_WHAT TO DO_
Once the images are set aside, write out the rest of the records exactly.

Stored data
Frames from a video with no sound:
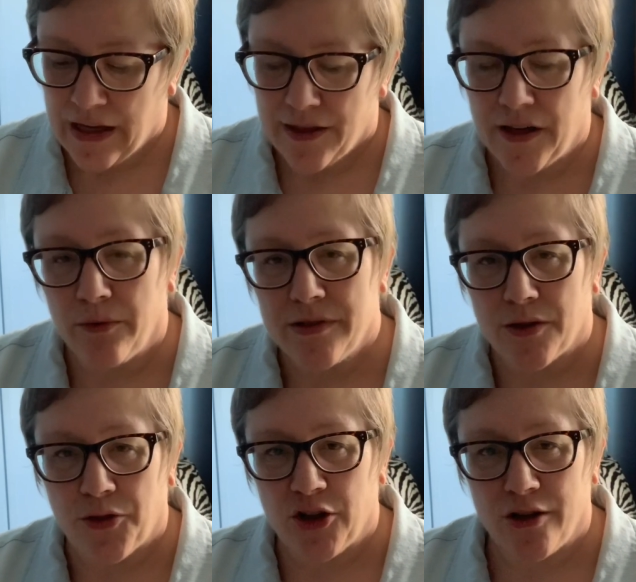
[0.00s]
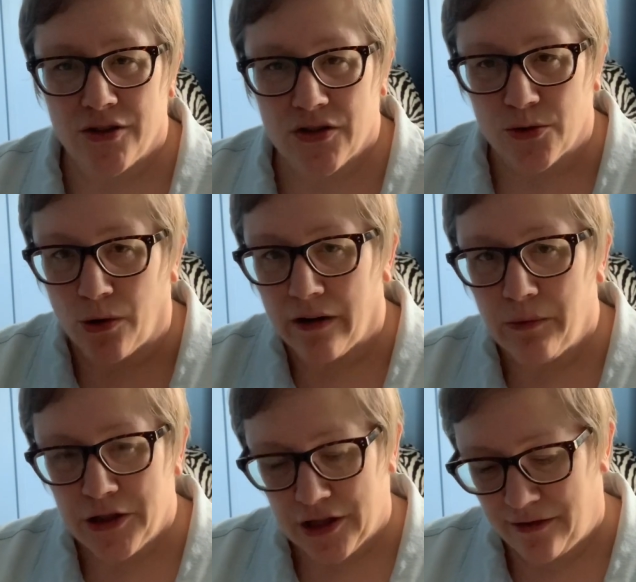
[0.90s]
There was a third story,
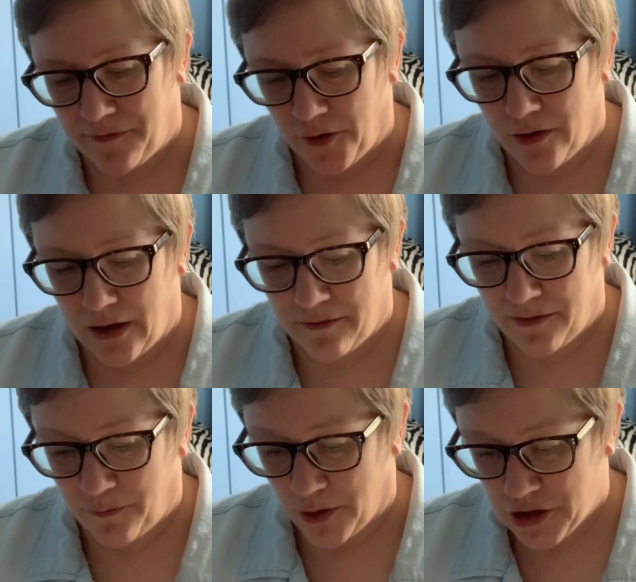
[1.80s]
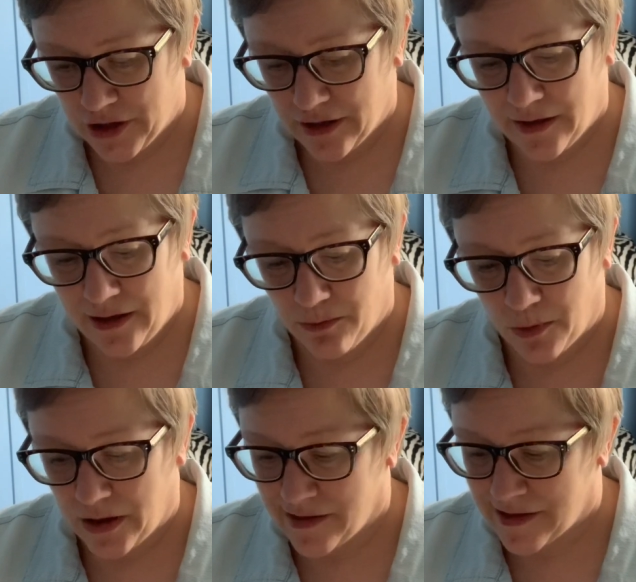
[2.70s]
which unfortunately
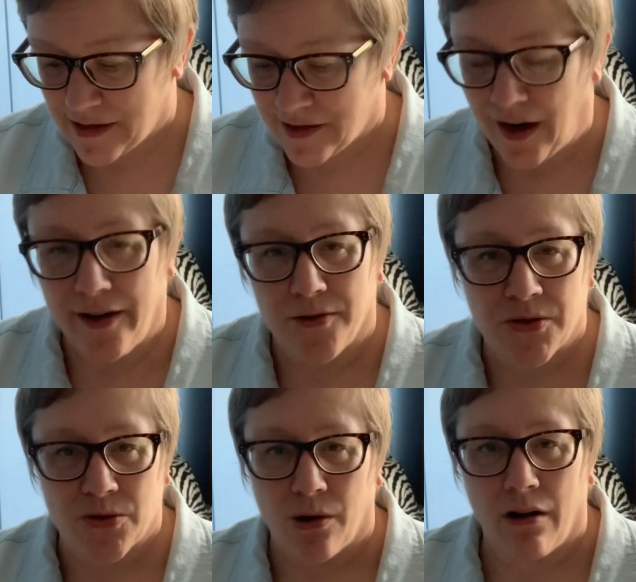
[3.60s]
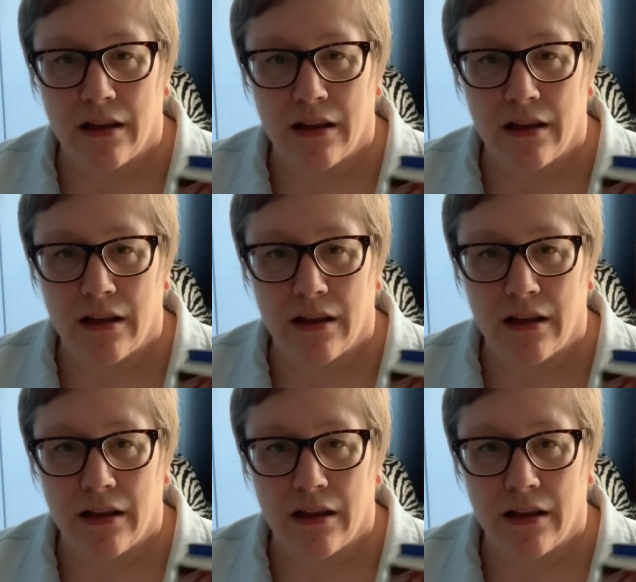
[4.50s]
was the title story,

_RESULT_
Frames from a video with no sound:
[0.00s]
[0.90s]
There was a third story,
[1.80s]
[2.70s]
which unfortunately
[3.60s]
[4.50s]
was the title story,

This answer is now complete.